__Exercise details__: A verbatim copy of all the data is required, minus any images.

__Stored items__:
---

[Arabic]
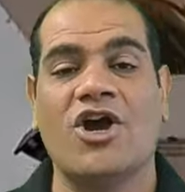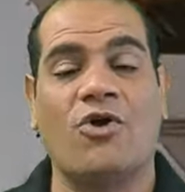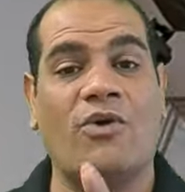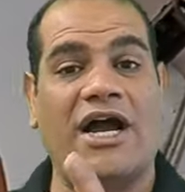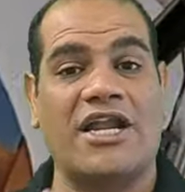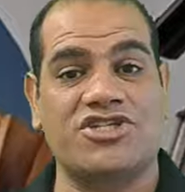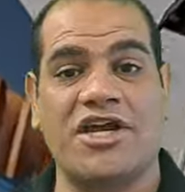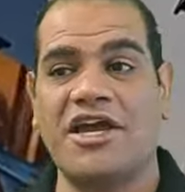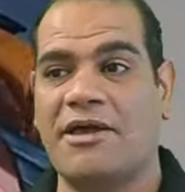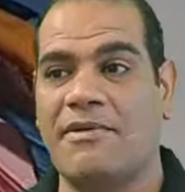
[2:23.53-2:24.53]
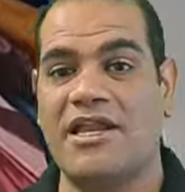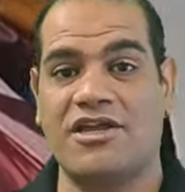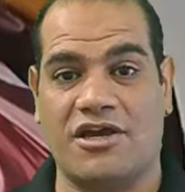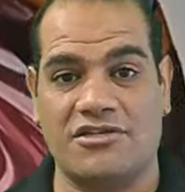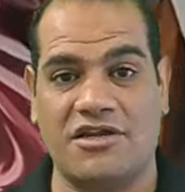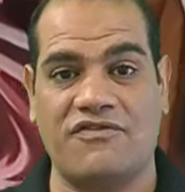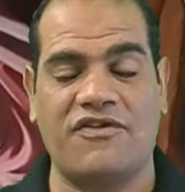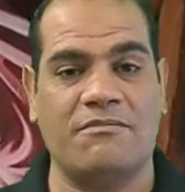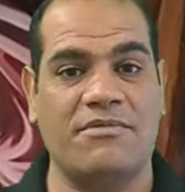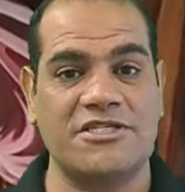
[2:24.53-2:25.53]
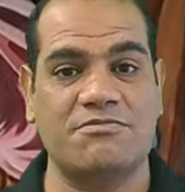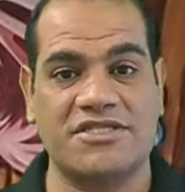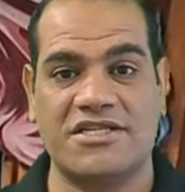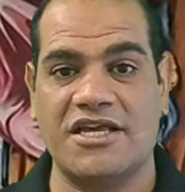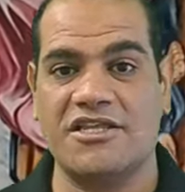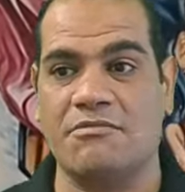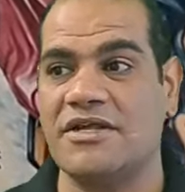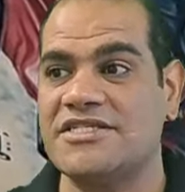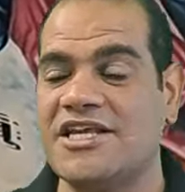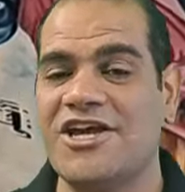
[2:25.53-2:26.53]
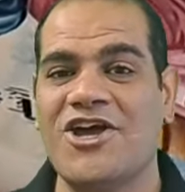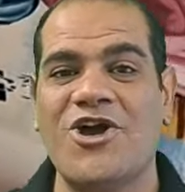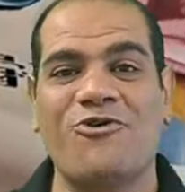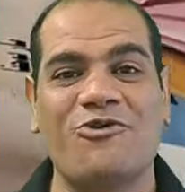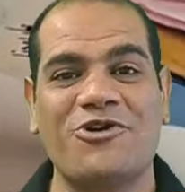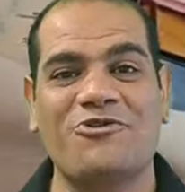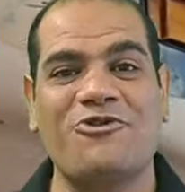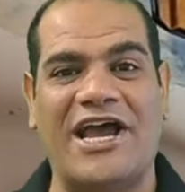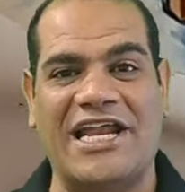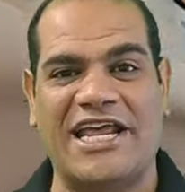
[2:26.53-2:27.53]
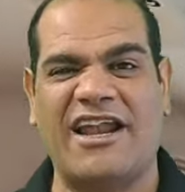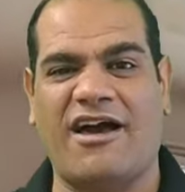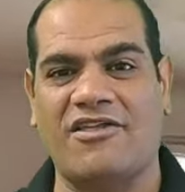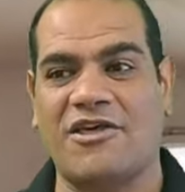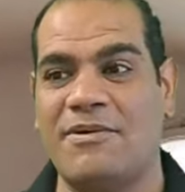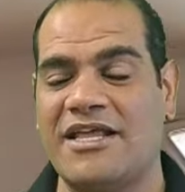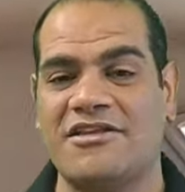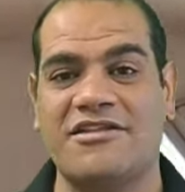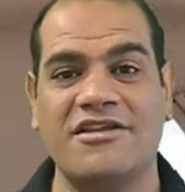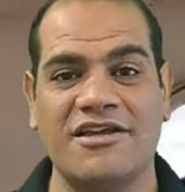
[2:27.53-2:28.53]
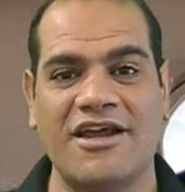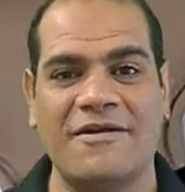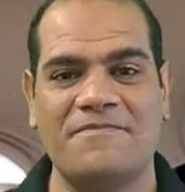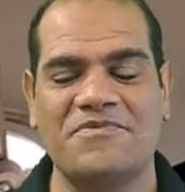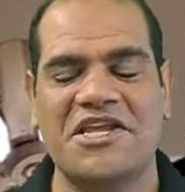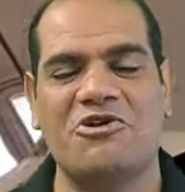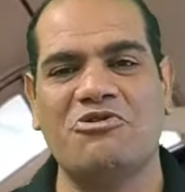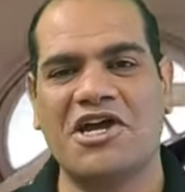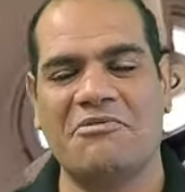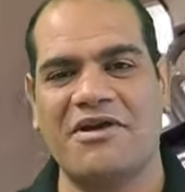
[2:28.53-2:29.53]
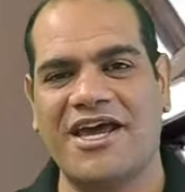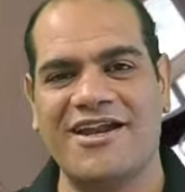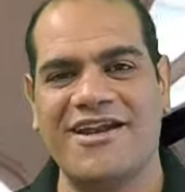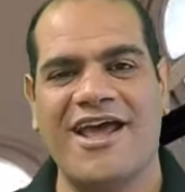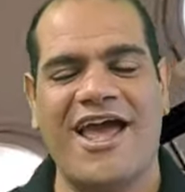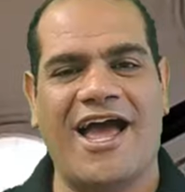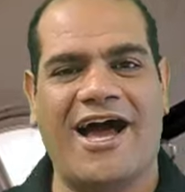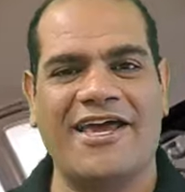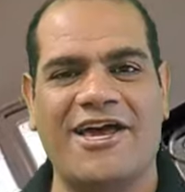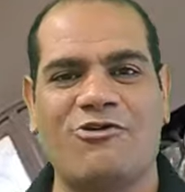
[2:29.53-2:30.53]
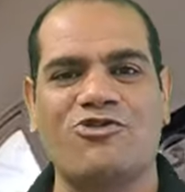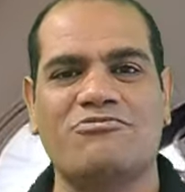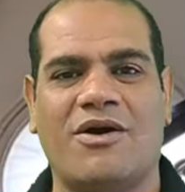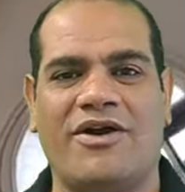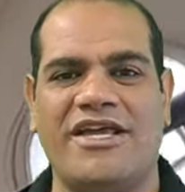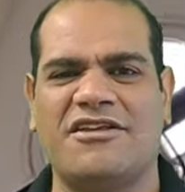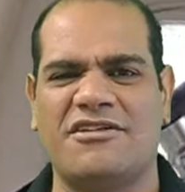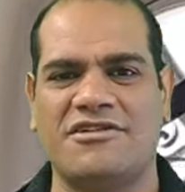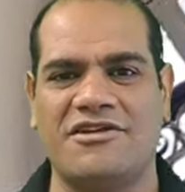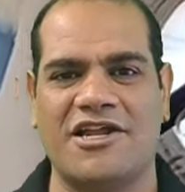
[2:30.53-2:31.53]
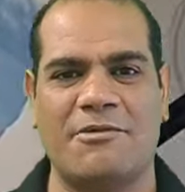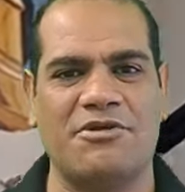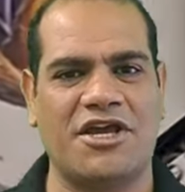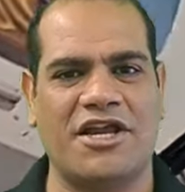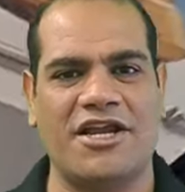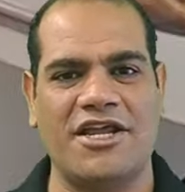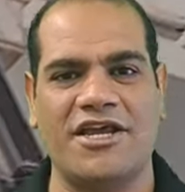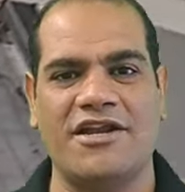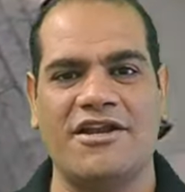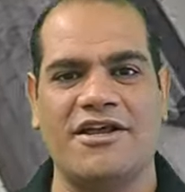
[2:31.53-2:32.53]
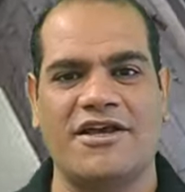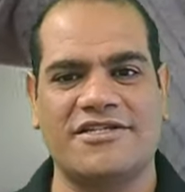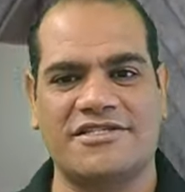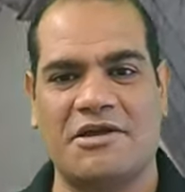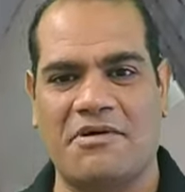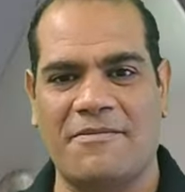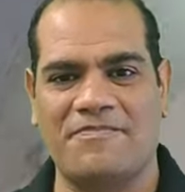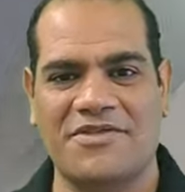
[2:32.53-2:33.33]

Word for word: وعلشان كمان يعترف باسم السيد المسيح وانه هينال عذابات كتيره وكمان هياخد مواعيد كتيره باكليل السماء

---

__Task response__:
[Arabic]
[2:23.53-2:24.53]
[2:24.53-2:25.53]
[2:25.53-2:26.53]
[2:26.53-2:27.53]
[2:27.53-2:28.53]
[2:28.53-2:29.53]
[2:29.53-2:30.53]
[2:30.53-2:31.53]
[2:31.53-2:32.53]
[2:32.53-2:33.33]

Word for word: وعلشان كمان يعترف باسم السيد المسيح وانه هينال عذابات كتيره وكمان هياخد مواعيد كتيره باكليل السماء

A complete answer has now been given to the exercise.